I agree, an intrinsic that guarantees compiler support, or even an
operator... ;)

> *Predecated selection:* Float, vector, and often enough even int math can
> > really benefit from using hardware select opcodes to avoid loads/stores.
> In
> > C there is no way to express this short of vendor specific intrinsics
> again.
>
> I don't understand what you are asking here. Please show an example.
>
> There is an enhancement request that asks to support vector operations like
> this too (some CPUs support something like this in hardware):
> int[] a = [1,2,3,4];
> int[] b = [4,3,2,1];
> auto c = a[] > b[];
> assert(c == [false, false, true, true]);
>
> Are operations like this what you are asking for here?
>

by predicated selection, I mean, code that will select from 2 values based
on some predicate... code that looks like this: float c = (some comparison)
? x : z; .. This has hardware support on many modern architectures to
perform it branch free, particularly important on PowerPC and other RISC
chips.

The vector equivalent depends on generating mask vectors from various
comparisons (essentially the same as the scalar versions, but it would be
nice to standardise that detail with a strict api).
Working something like this:
a = {1,2,3,4}
b = {4,3,2,1}
m = maskLessThan(a, b);  -> m == { true, true, false, false }; (usually
expressed by integer 0 or -1)
c = select(m, a, b); -> c == {1, 2, 2, 1}

Now this is effectively identical to: float c = a < b ? a : b; but in SIMD,
but there's no nice expression in the language to do this. The details are
occasionally slightly different on different architectures, hence I'd like
to see a standard predecated selection API of some form, which will allow
use of hardware opcodes for float/int, and also mapping to SIMD cleanly.

This might possibly branch off into another topic about SIMD support in D,
which appears to be basically non-existent.
One of the real problems is lack of definition of SIMD types and behaviours.
Also, this construct requires the concept of a mask vector (in essence a
SIMD bool), which should be a concept factored into the SIMD design...

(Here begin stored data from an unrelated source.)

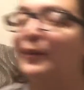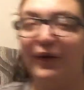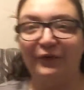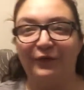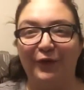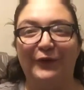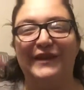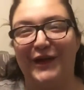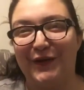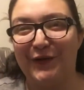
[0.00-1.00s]
on fruit
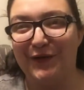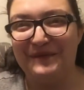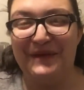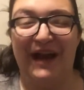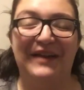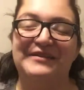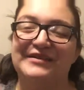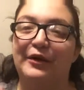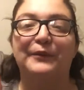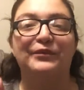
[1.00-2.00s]
without it going bad.
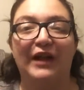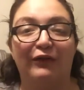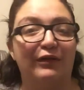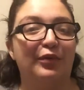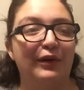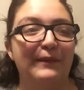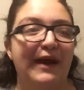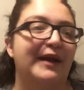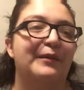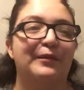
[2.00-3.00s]
So I'll report
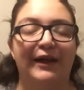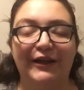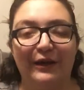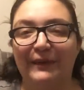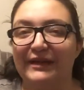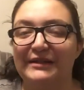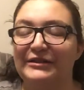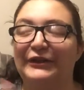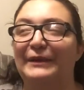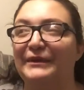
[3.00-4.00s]
back probably on my
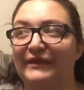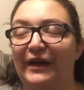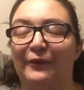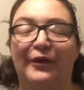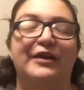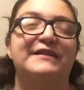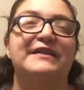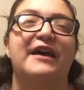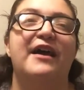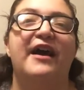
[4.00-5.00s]
Instagram if that works.
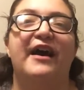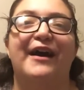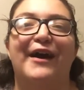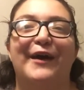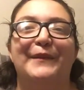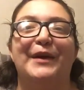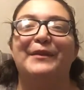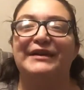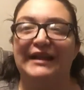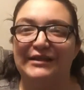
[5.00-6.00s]

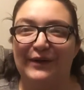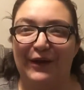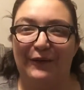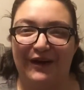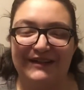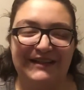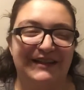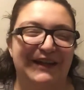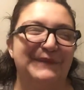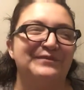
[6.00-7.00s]
But that's why I walked in
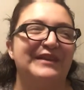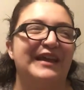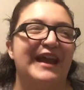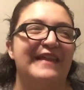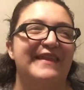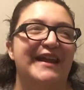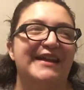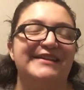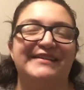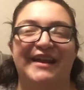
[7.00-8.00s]
there. And then I
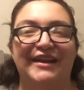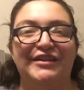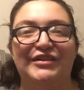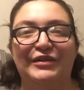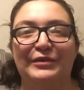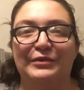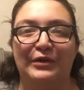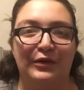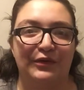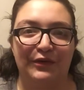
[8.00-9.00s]
decided to
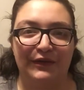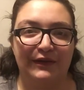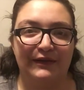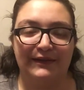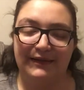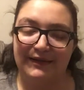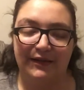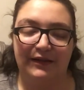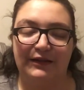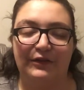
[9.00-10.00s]
go through the
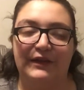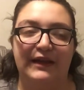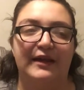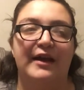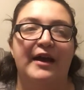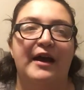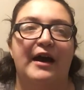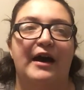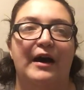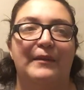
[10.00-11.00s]
clothing.
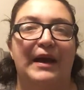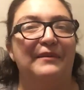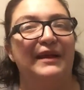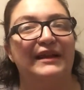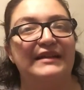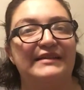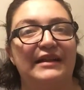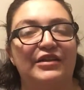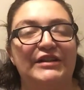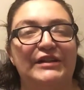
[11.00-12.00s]
I mainly
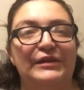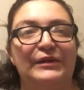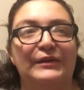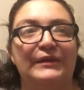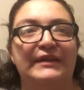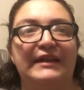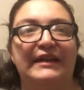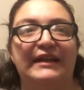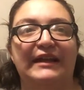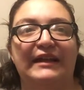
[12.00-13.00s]
stuck to
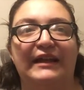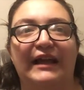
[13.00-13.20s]
the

On a side note, I've seen murmurings of support for syntax like you
illustrate a few times (interpreting D arrays as candidates for hardware
SIMD usage). While that MIGHT be a nice optimisation in isolated cases, I
have very serious concerns about standardising that as the language mechanic
for dealing with SIMD data types.
I wrote a couple of emails about that in the past though.